● **TASK STATEMENT**
Copy each of the entries below faithfully, setting aside any pictures.

[Stored items]
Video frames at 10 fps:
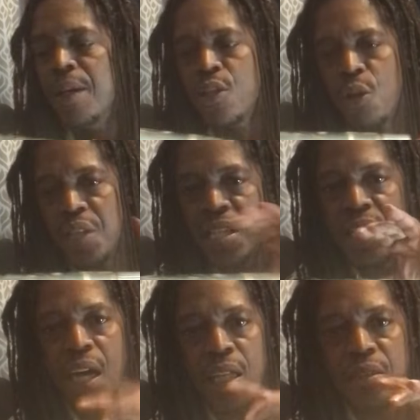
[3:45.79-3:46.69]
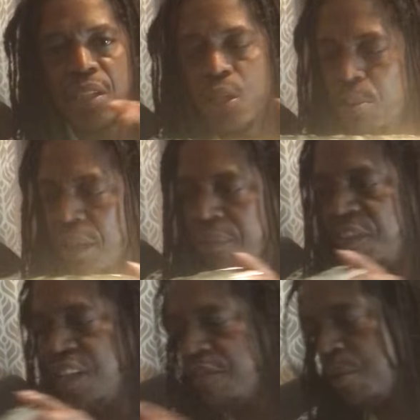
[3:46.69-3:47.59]
So this is 100 cubic
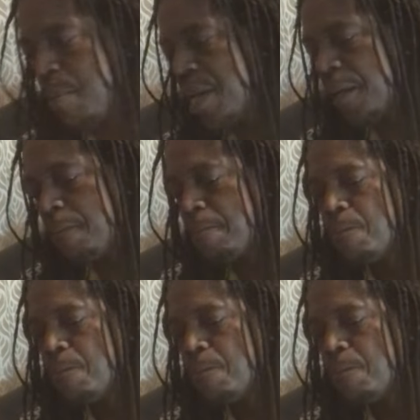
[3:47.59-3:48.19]
feet per minute.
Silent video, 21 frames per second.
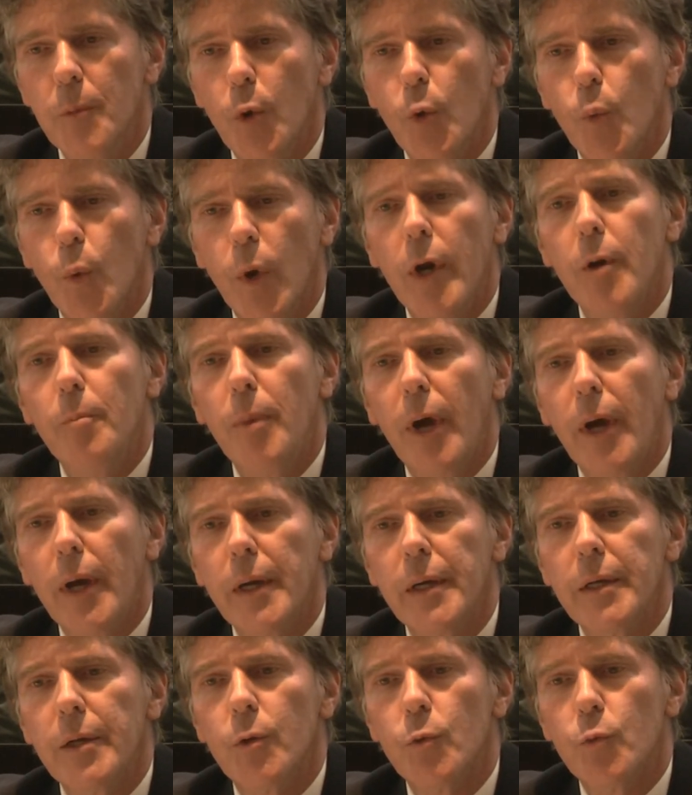
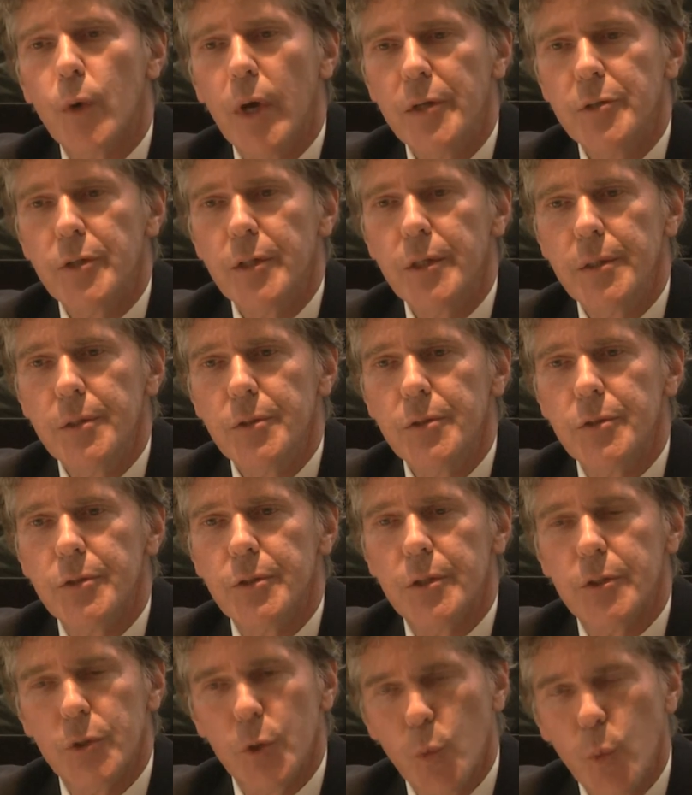whereby residents,
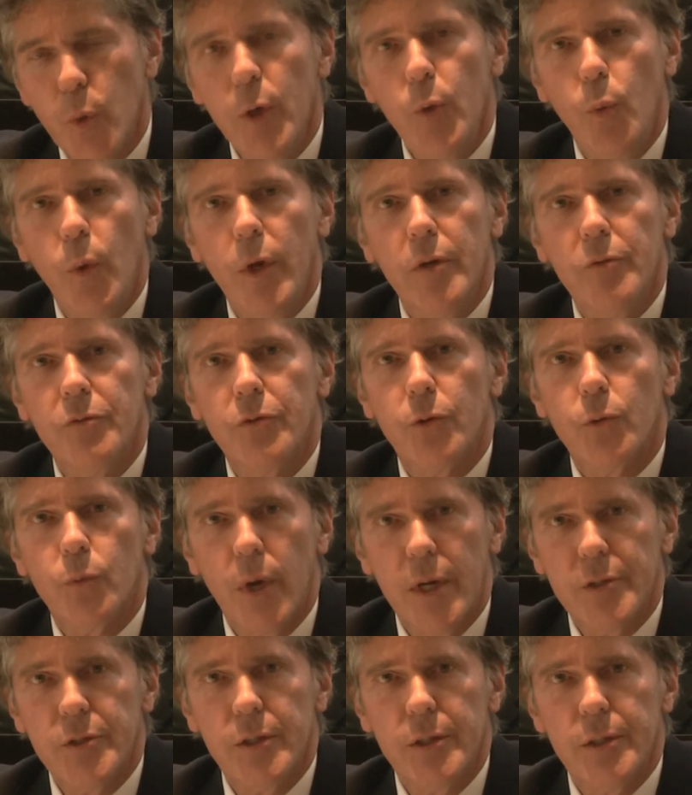it's a win-win for
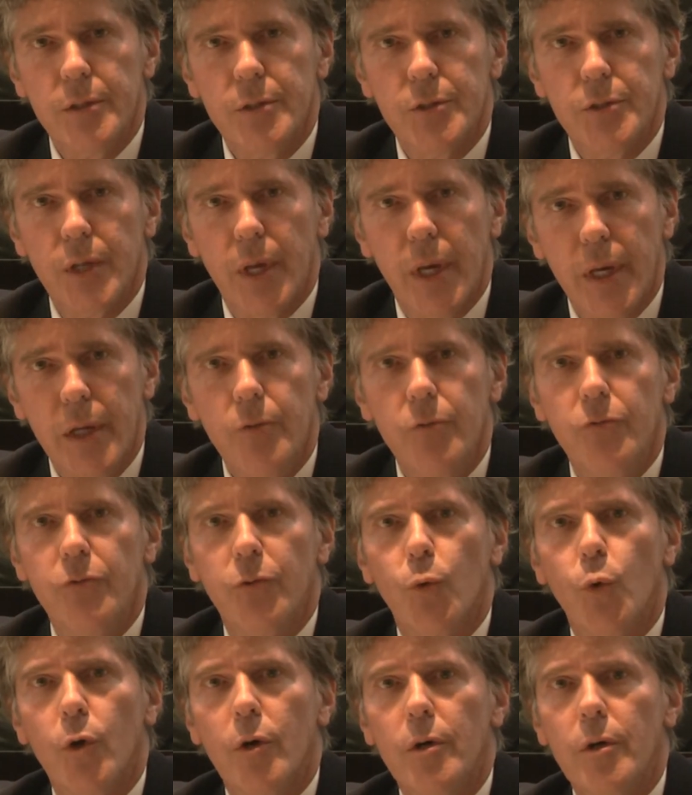residents and
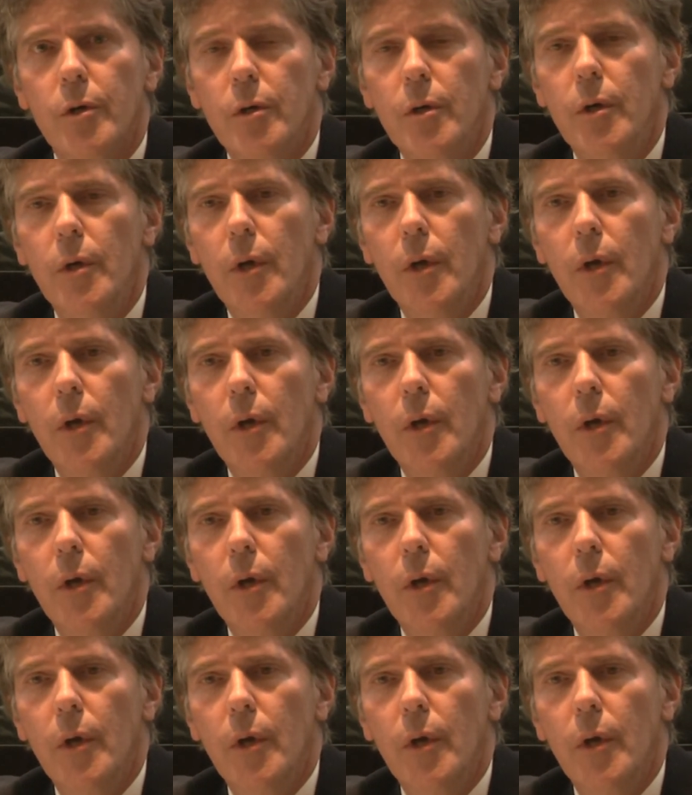for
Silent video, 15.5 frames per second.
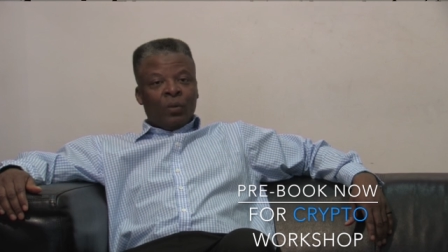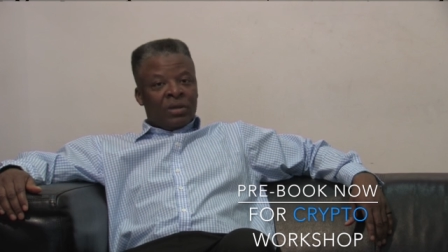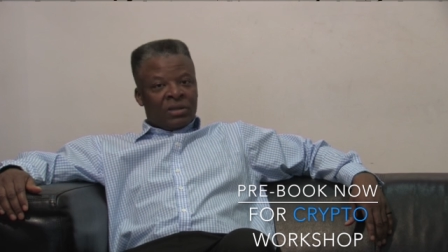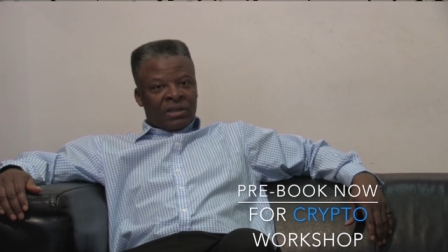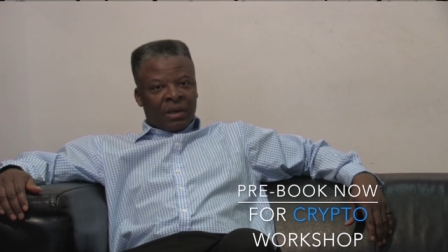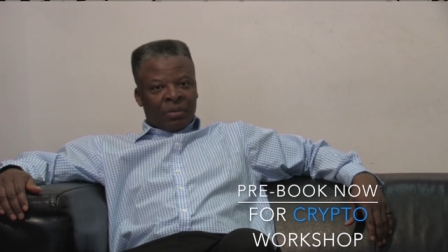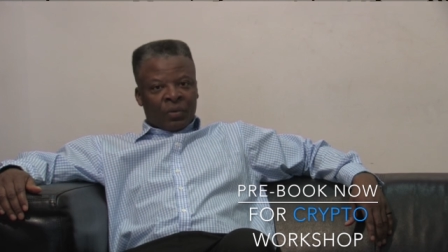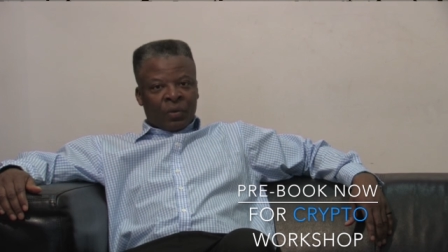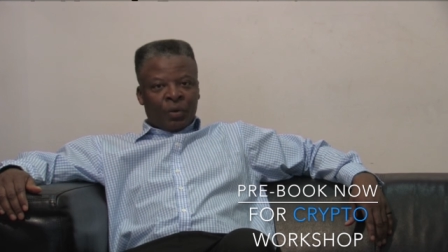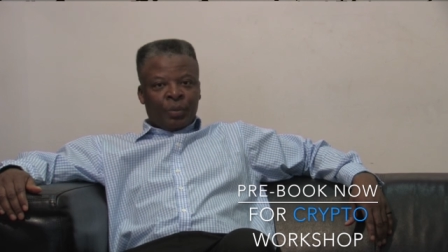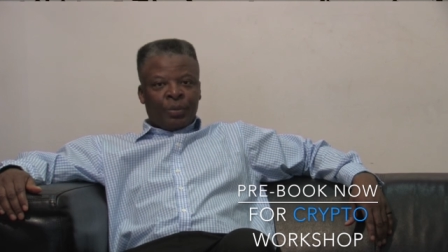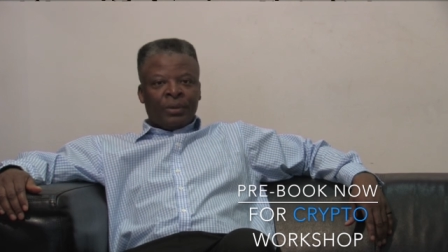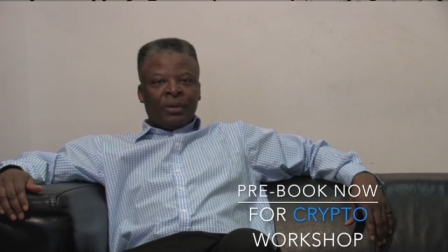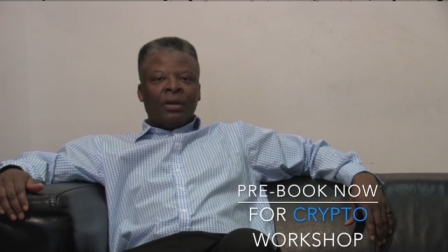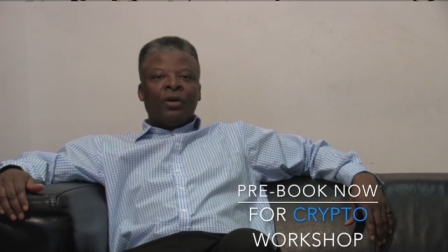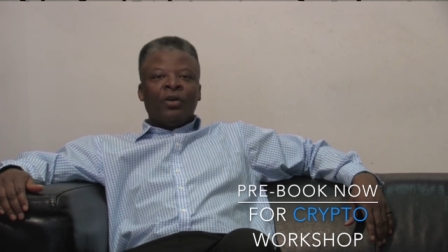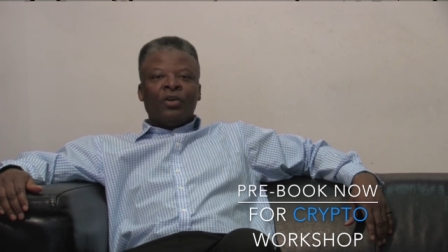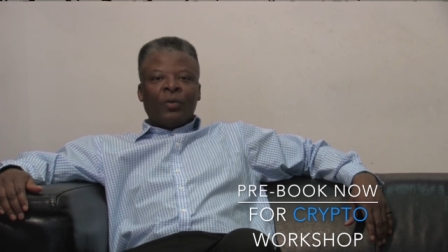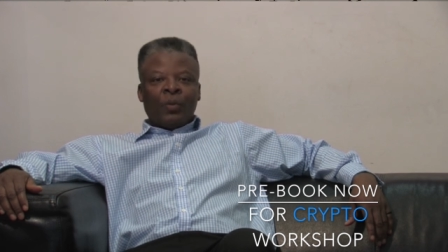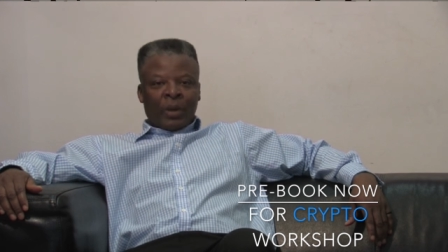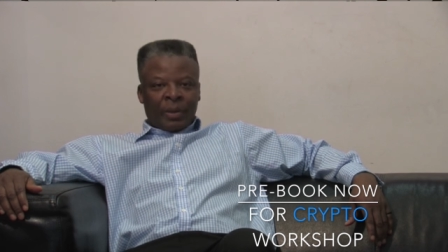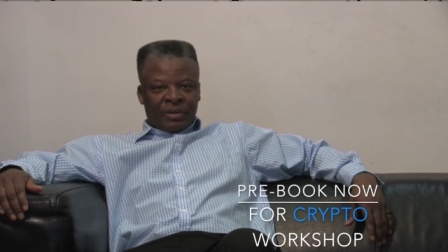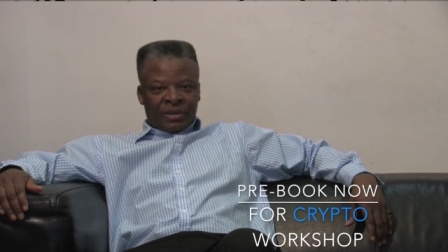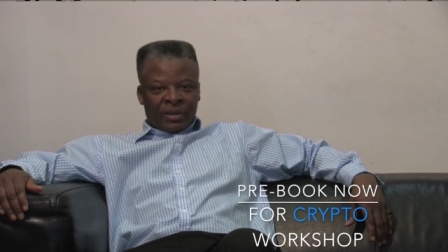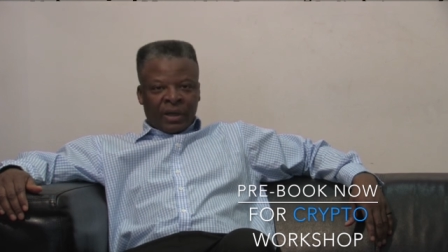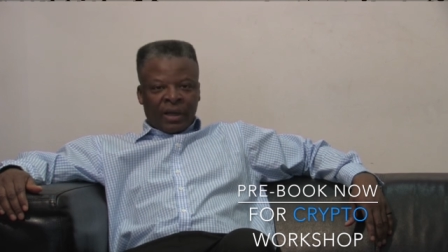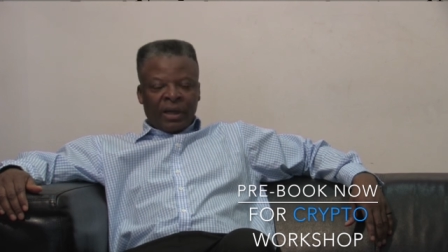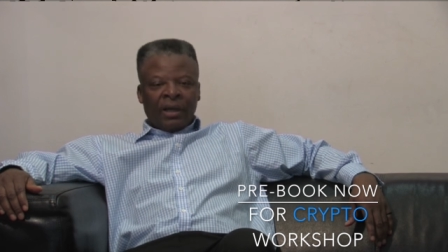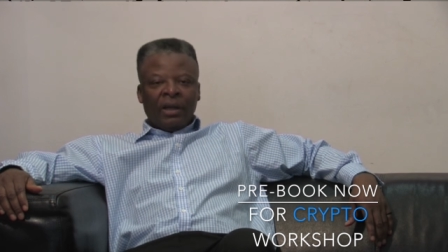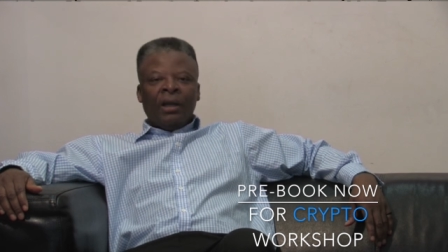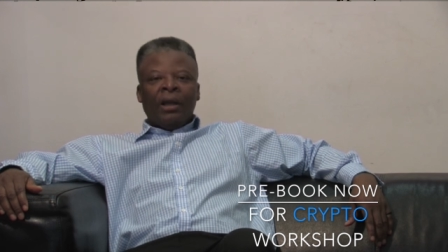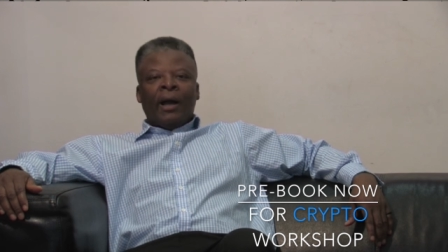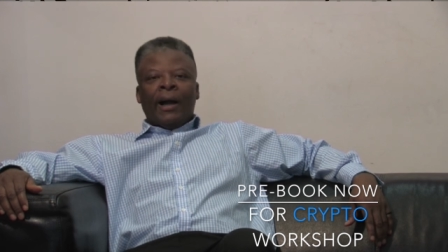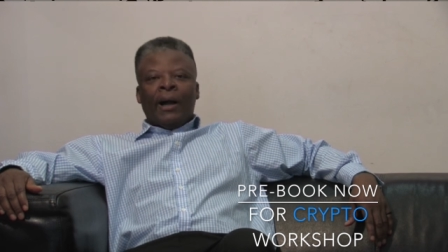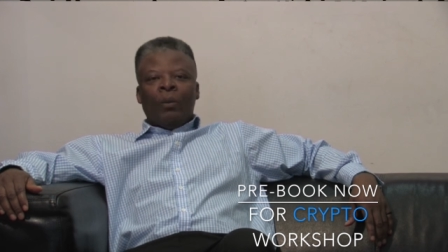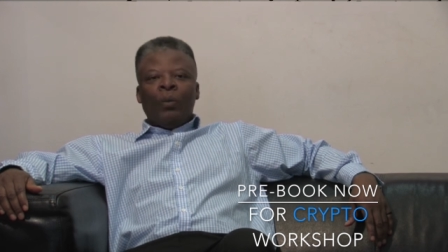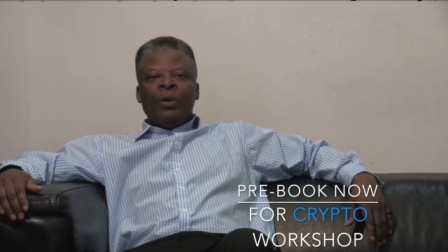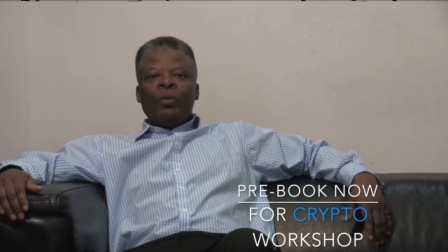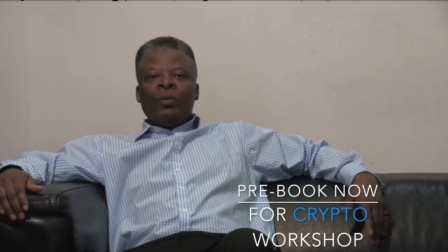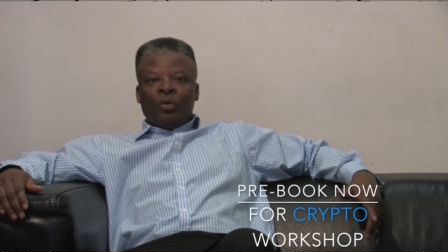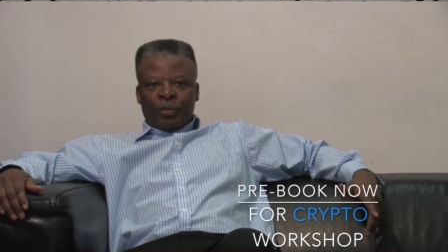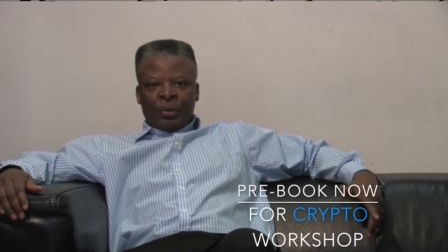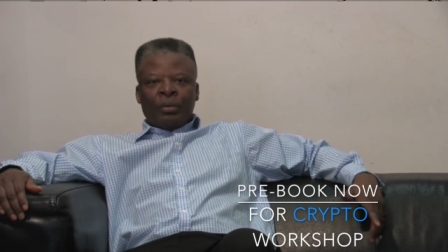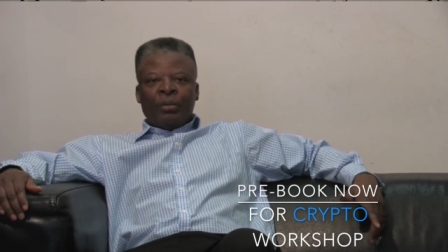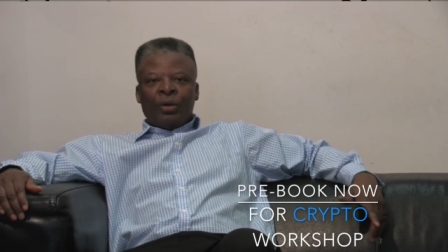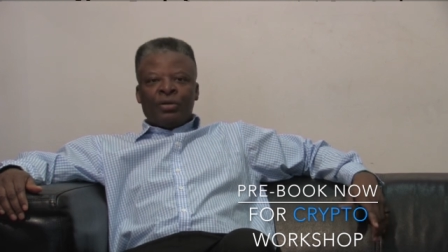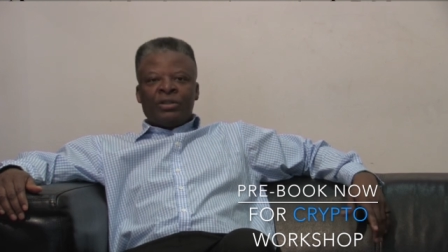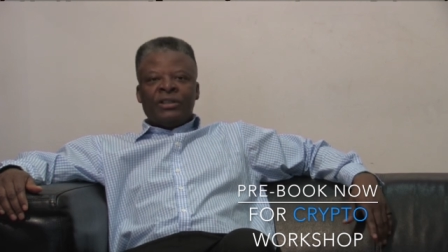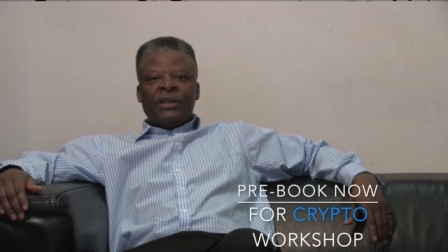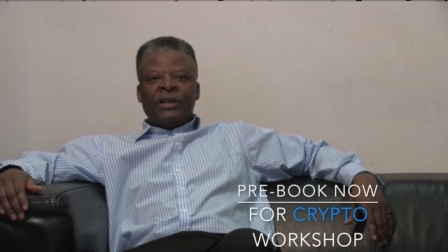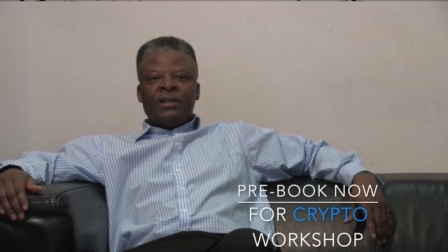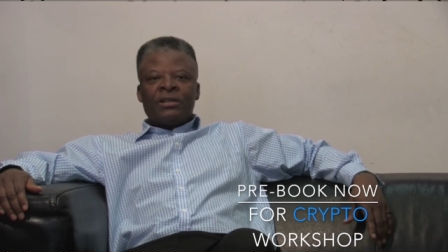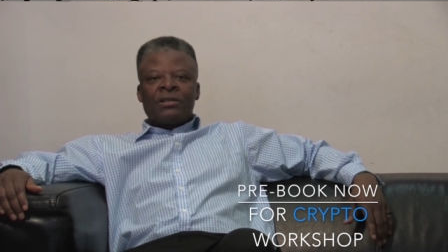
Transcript: WhatsApp group on the website, and we will promote it.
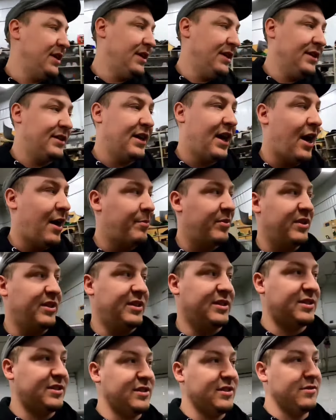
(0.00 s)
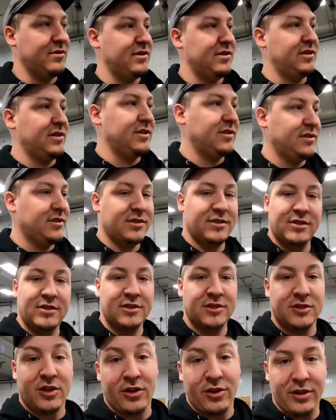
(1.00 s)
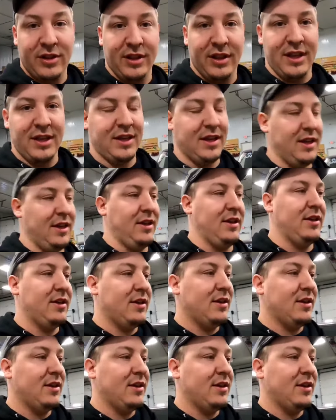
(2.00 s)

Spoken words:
in the top of these cylinders started leaking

● **ANSWER TO THE PROBLEM**
Video frames at 10 fps:
[3:45.79-3:46.69]
[3:46.69-3:47.59]
So this is 100 cubic
[3:47.59-3:48.19]
feet per minute.
Silent video, 21 frames per second.
whereby residents,
it's a win-win for
residents and
for
Silent video, 15.5 frames per second.
Transcript: WhatsApp group on the website, and we will promote it.
(0.00 s)
(1.00 s)
(2.00 s)

Spoken words:
in the top of these cylinders started leaking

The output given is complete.